DIRECTIONS FOR THIS TASK.
Reproduce the listing that follows in full. Omit its images.

SOURCE RECORDS.
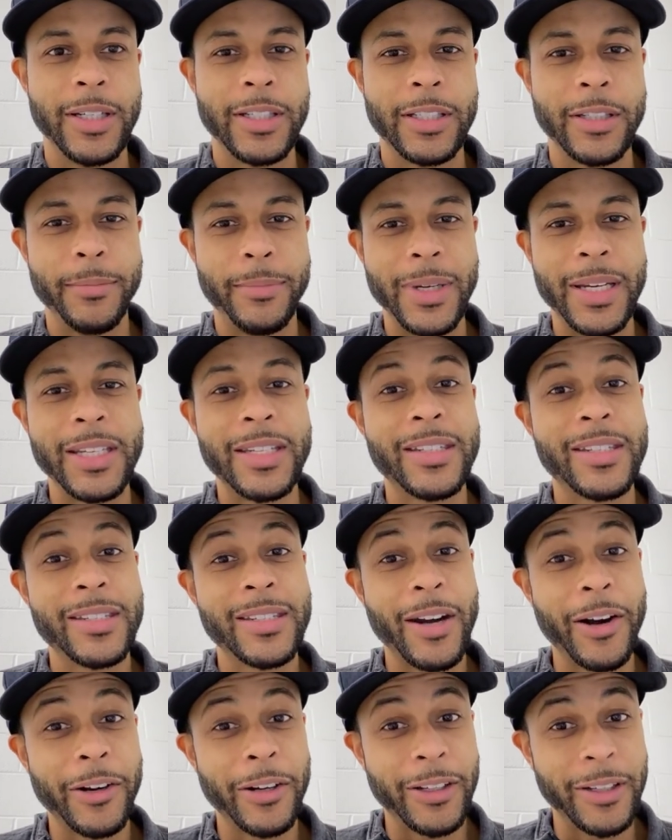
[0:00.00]
to be
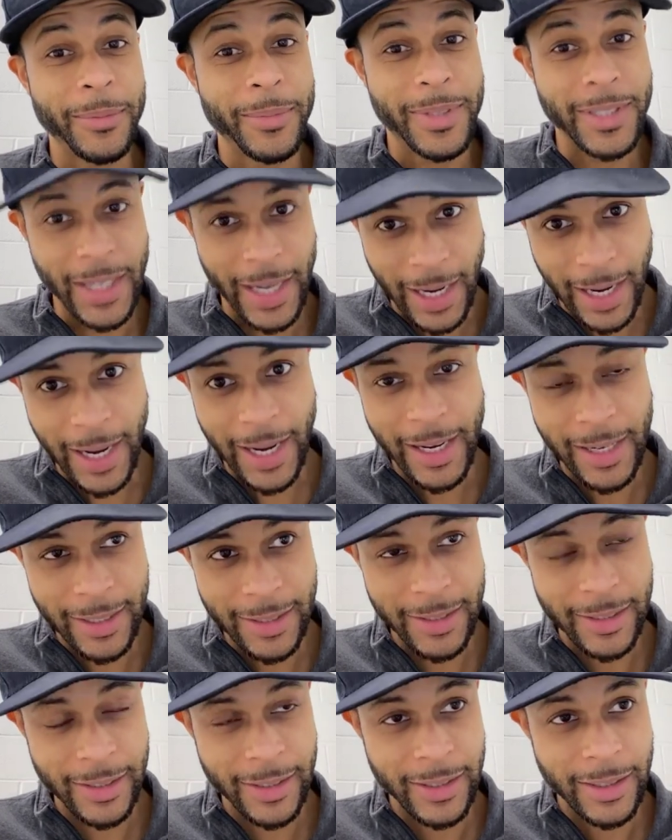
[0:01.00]

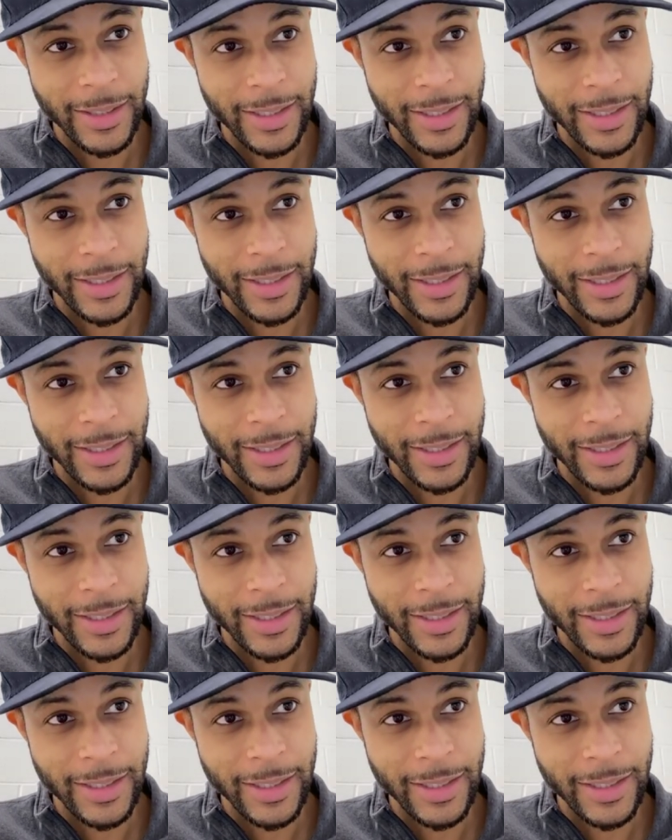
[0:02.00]
circumcised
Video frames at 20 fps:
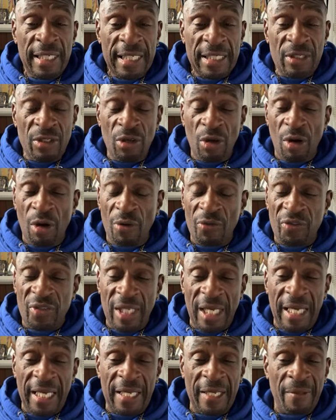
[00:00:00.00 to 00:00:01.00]
You know what I'm
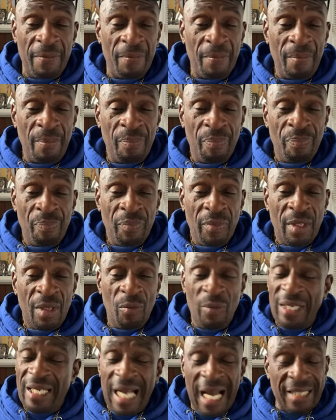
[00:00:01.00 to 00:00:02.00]
saying?
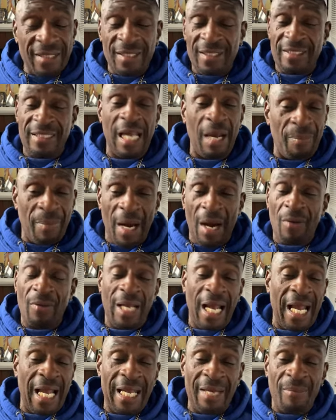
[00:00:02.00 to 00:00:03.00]
We got to step our
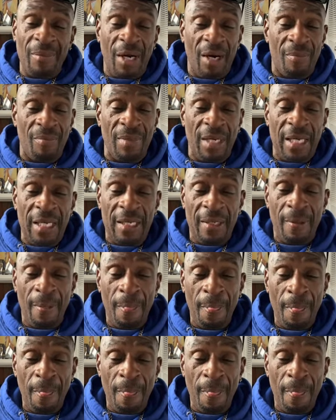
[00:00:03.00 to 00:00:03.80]
game up, man.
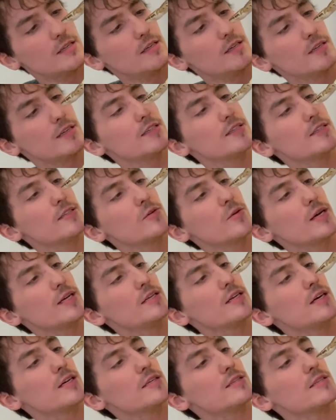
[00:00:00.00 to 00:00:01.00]
Because he's quite
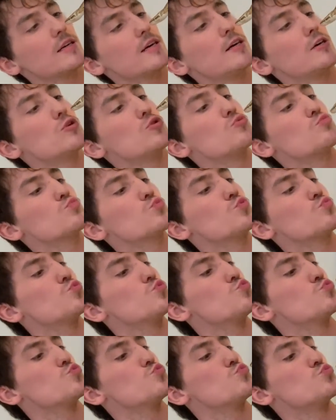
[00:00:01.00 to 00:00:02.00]
docile.
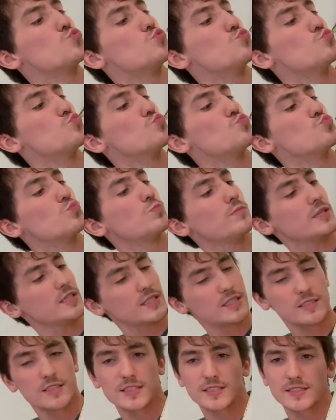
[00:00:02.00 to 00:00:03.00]
And
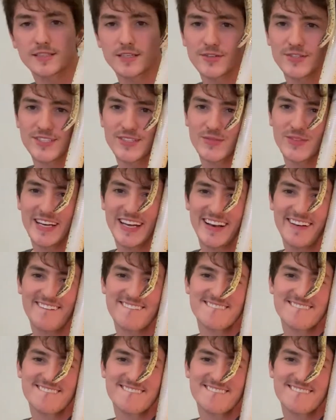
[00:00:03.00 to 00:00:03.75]
he's just so sweet.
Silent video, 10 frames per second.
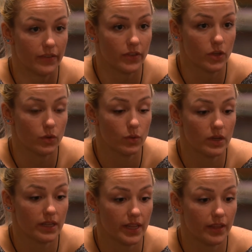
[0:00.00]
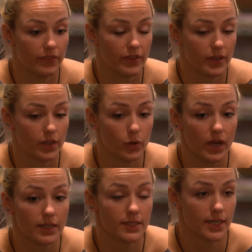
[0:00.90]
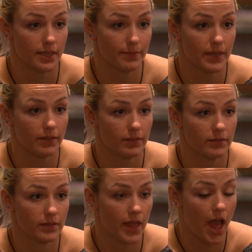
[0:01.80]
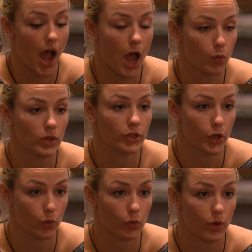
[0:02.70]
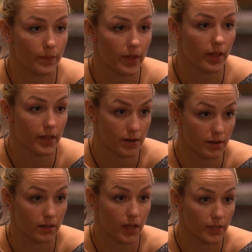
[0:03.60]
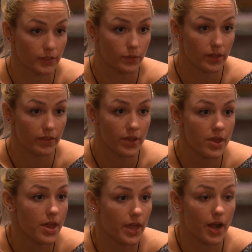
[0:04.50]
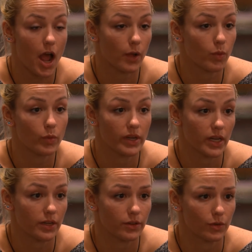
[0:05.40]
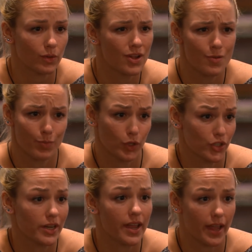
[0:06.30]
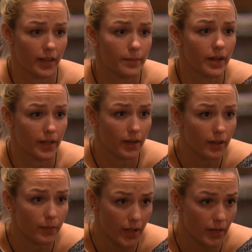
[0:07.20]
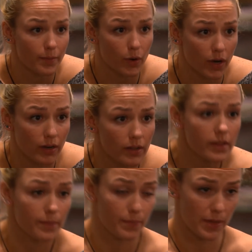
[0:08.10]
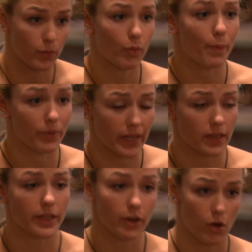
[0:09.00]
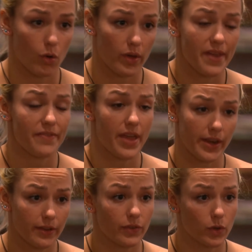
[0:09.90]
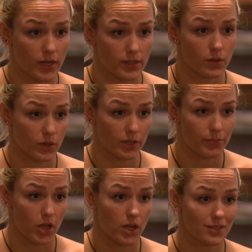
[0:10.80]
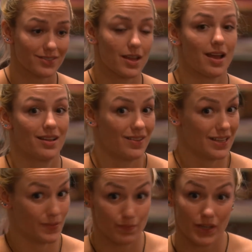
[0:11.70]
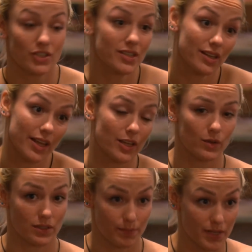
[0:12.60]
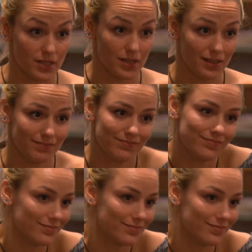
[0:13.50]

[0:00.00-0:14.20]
If you guys keep me, I will know who I'm in an alliance with, and I won't need to bullshit anybody anymore. People will blatantly know if any of you guys go on the block. As much as I like you as a person,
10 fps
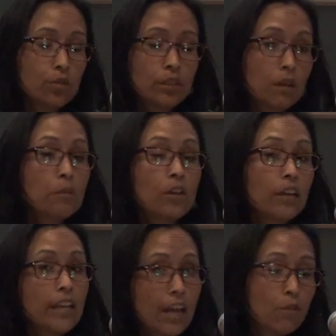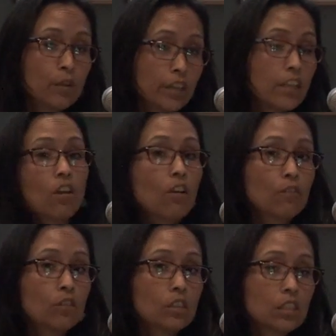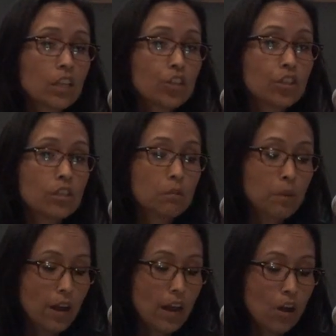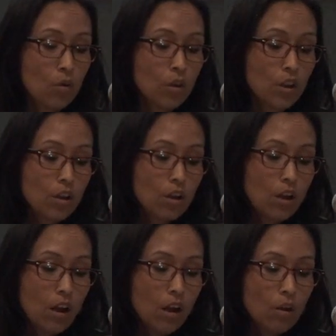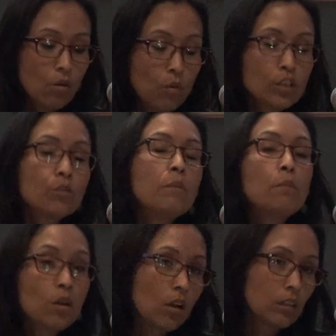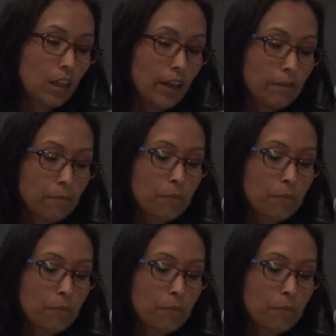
And the community had really thoughtful discussions about what do we put online?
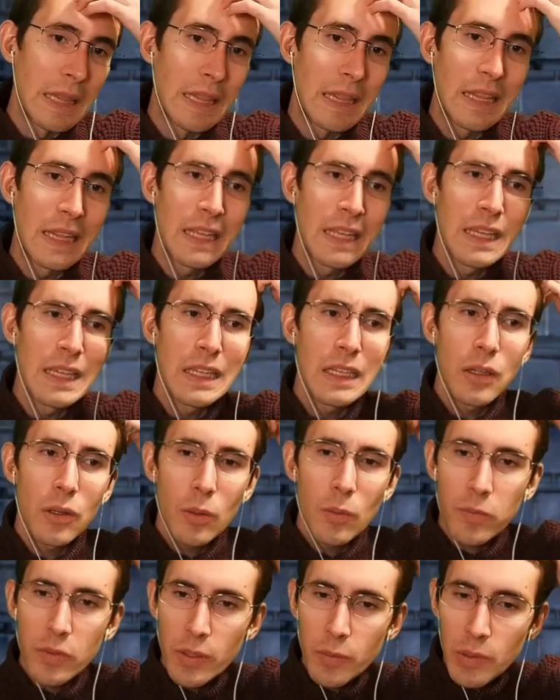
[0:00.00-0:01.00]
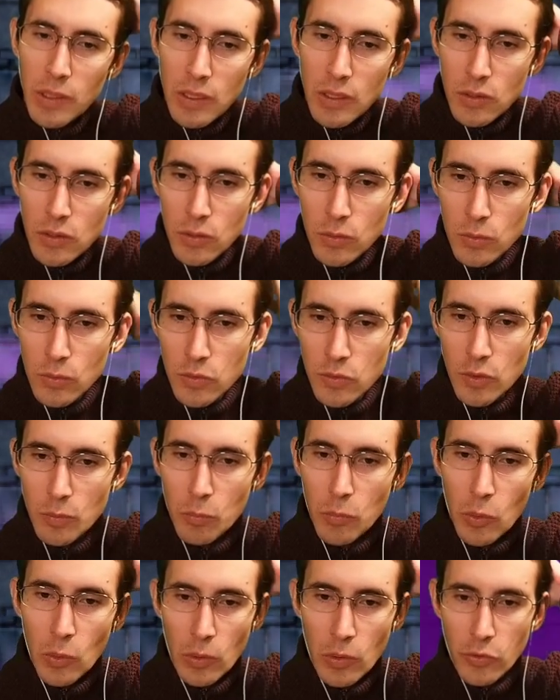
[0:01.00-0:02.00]
And then hopefully we can do
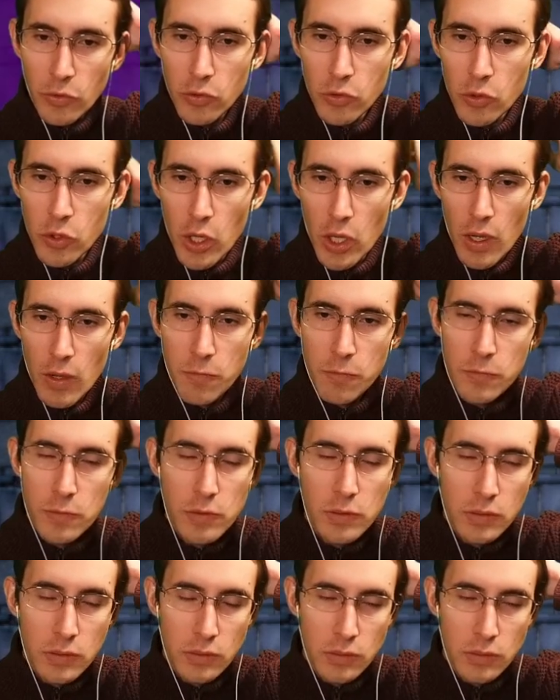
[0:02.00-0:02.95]
some more stuff.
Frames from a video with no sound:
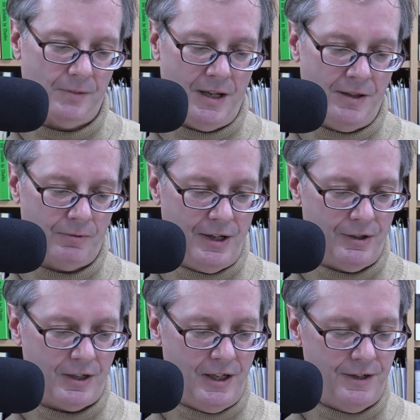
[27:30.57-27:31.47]
And the writer
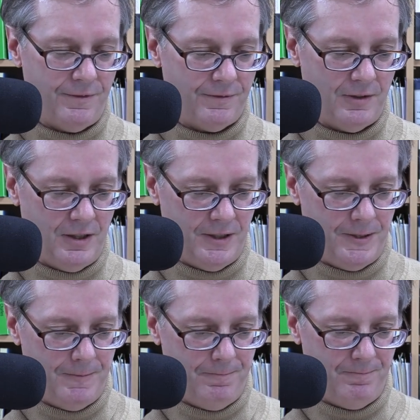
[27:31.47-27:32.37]
kind of,
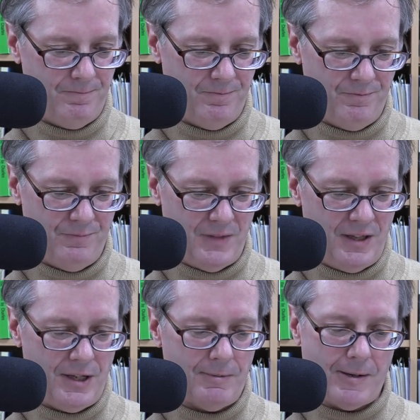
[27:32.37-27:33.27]
in
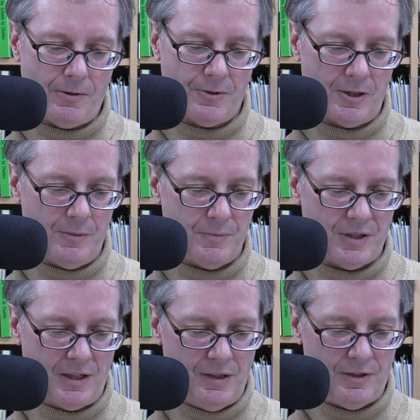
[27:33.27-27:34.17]
theoretical terms,
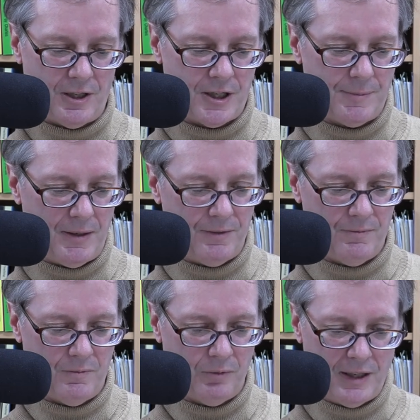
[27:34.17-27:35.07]
kind of talks about
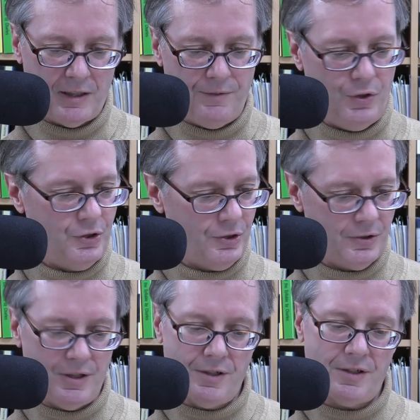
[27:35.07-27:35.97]
likely future
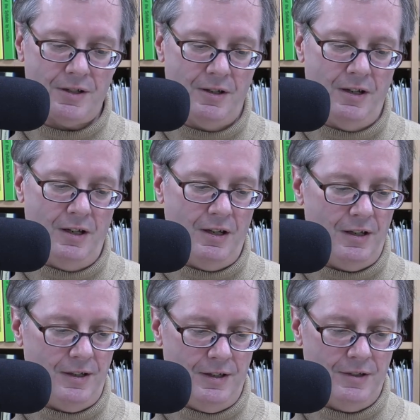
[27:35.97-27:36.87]
trends.
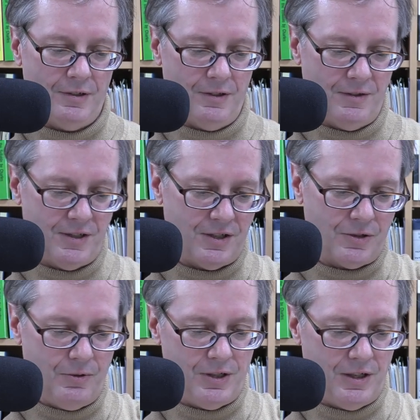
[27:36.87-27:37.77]
Either this is
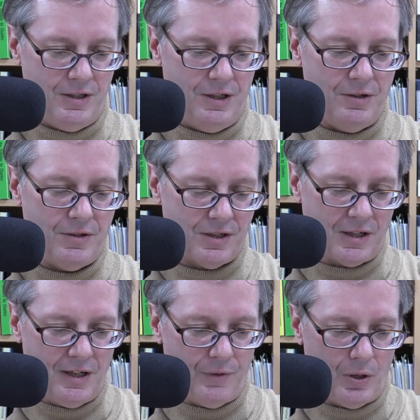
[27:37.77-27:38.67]
going to continue, this
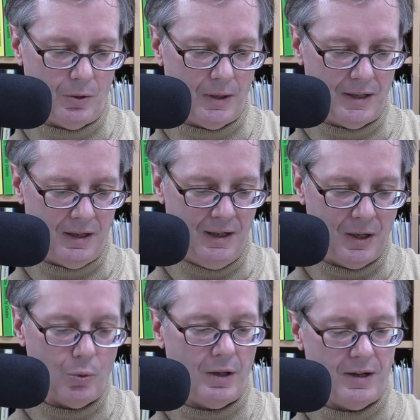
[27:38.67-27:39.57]
kind of
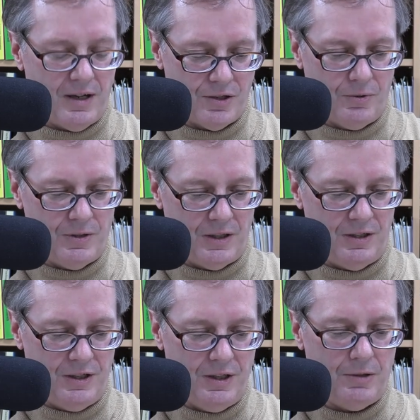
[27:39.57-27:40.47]
inequality is going to
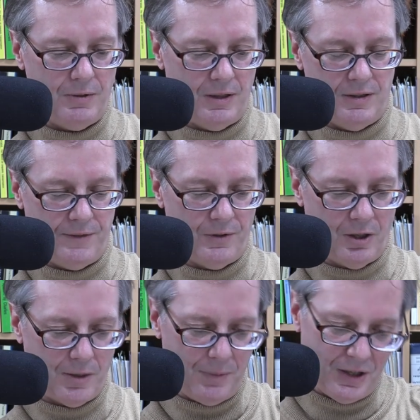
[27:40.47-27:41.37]
continue in different
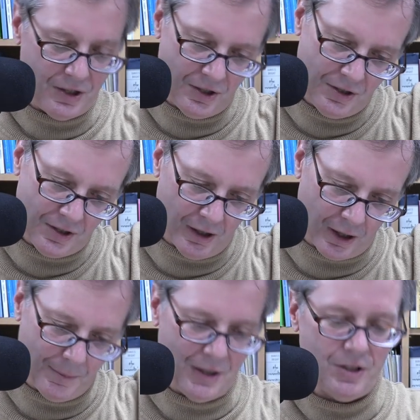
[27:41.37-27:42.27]
occupations, and
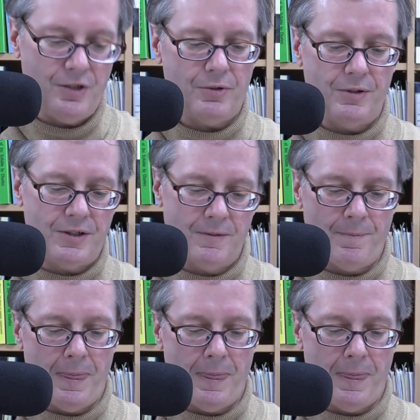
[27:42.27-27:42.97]
occupation choice,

WRITTEN ANSWER.
[0:00.00]
to be
[0:01.00]

[0:02.00]
circumcised
Video frames at 20 fps:
[00:00:00.00 to 00:00:01.00]
You know what I'm
[00:00:01.00 to 00:00:02.00]
saying?
[00:00:02.00 to 00:00:03.00]
We got to step our
[00:00:03.00 to 00:00:03.80]
game up, man.
[00:00:00.00 to 00:00:01.00]
Because he's quite
[00:00:01.00 to 00:00:02.00]
docile.
[00:00:02.00 to 00:00:03.00]
And
[00:00:03.00 to 00:00:03.75]
he's just so sweet.
Silent video, 10 frames per second.
[0:00.00]
[0:00.90]
[0:01.80]
[0:02.70]
[0:03.60]
[0:04.50]
[0:05.40]
[0:06.30]
[0:07.20]
[0:08.10]
[0:09.00]
[0:09.90]
[0:10.80]
[0:11.70]
[0:12.60]
[0:13.50]

[0:00.00-0:14.20]
If you guys keep me, I will know who I'm in an alliance with, and I won't need to bullshit anybody anymore. People will blatantly know if any of you guys go on the block. As much as I like you as a person,
10 fps
And the community had really thoughtful discussions about what do we put online?
[0:00.00-0:01.00]
[0:01.00-0:02.00]
And then hopefully we can do
[0:02.00-0:02.95]
some more stuff.
Frames from a video with no sound:
[27:30.57-27:31.47]
And the writer
[27:31.47-27:32.37]
kind of,
[27:32.37-27:33.27]
in
[27:33.27-27:34.17]
theoretical terms,
[27:34.17-27:35.07]
kind of talks about
[27:35.07-27:35.97]
likely future
[27:35.97-27:36.87]
trends.
[27:36.87-27:37.77]
Either this is
[27:37.77-27:38.67]
going to continue, this
[27:38.67-27:39.57]
kind of
[27:39.57-27:40.47]
inequality is going to
[27:40.47-27:41.37]
continue in different
[27:41.37-27:42.27]
occupations, and
[27:42.27-27:42.97]
occupation choice,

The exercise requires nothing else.